Deputy District Attorney Alaleh Kianerci, who works with the county's sexual-assault unit, described the two graduate students as "heroes" who brought to light an often unreported and unprosecuted crime.
"When we hear the word 'rape,' we often think physical force," Kianerci told reporters after Turner's arraignment outside the Palo Alto Courthouse. "Rape is more often the thievery of the body and dignity of a woman, taken by offenders who believe no one will know and no one is looking. These types of sexual assaults happen on campuses, at parties all across the country. Sadly, they often go unreported or worse, we're not able to proceed on these cases.
"Luckily for the victim in this case, there were two good Samaritans who were at the right place at the right time, and more importantly, they did the right thing and that's the message that needs to be sent to the community," Kianerci said. "Don't just stand by if you see something inappropriate. If you see something, say something,"

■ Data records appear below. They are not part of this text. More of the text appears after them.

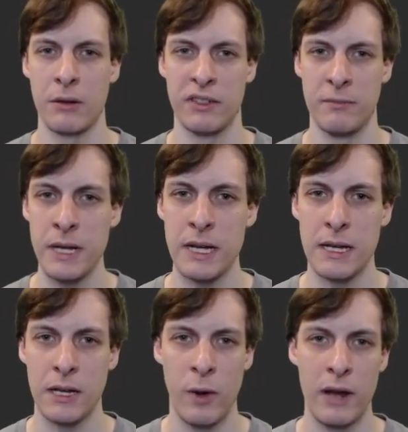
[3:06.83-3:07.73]
of B,
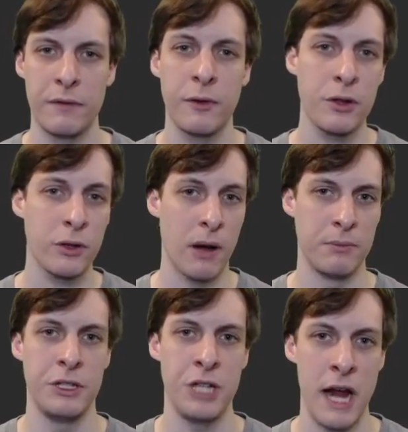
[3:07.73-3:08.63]
it went further up
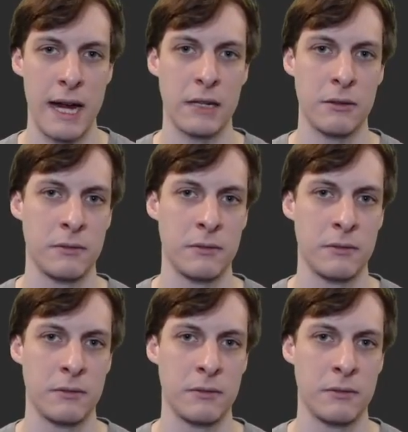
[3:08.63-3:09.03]
the chain.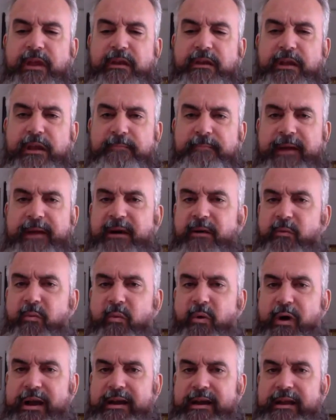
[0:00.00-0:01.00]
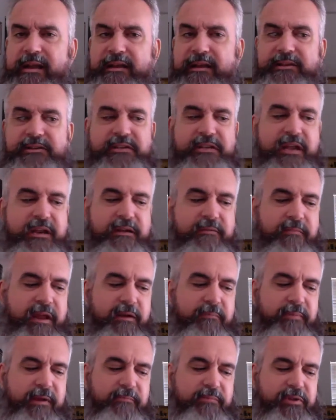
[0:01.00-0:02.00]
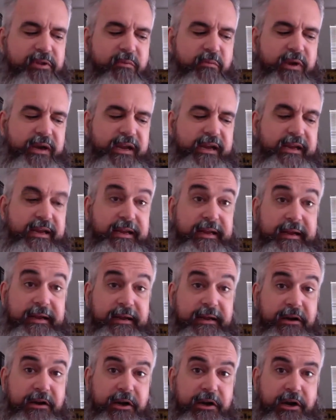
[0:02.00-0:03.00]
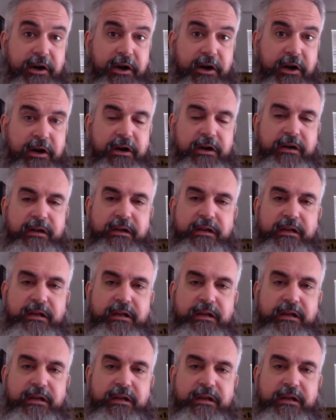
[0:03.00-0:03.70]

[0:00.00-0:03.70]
Doesn't matter what it is. Doesn't matter. People don't want to hear,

Kianerci said she objected to Armstrong's request for Turner to only have to attend substantive court appearances under a penal code section that gives sexual-assault cases priority in the criminal justice system.
"It is in the people's interest to have this case move in an expeditious fashion and in order to do that, we need the defendant to be present at every court appearance," she said.
Kianerci said the victim is recovering and asked for the media's sensitivity and respect surrounding her privacy.
When asked to respond to Turner's denial in the police report of the alleged rape, Kianerci said the case is still ongoing.
"We base our decisions on the totality of the evidence, not just based on one self-serving statement," she said.
Turner is expected to return for a plea hearing in the Palo Alto Courthouse on March 30 at 9 a.m.